REQUIREMENT »
Copy out every entry that follows, without a single picture.

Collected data

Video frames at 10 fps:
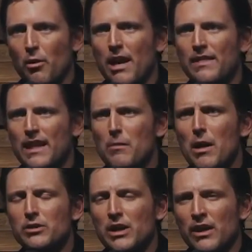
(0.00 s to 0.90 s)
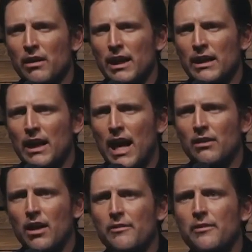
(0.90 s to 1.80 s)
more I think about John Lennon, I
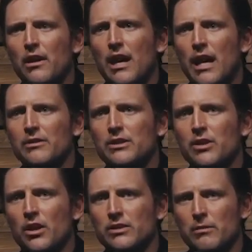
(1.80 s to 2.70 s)
love a lot of his songs.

PROBLEM SOLUTION »
Video frames at 10 fps:
(0.00 s to 0.90 s)
(0.90 s to 1.80 s)
more I think about John Lennon, I
(1.80 s to 2.70 s)
love a lot of his songs.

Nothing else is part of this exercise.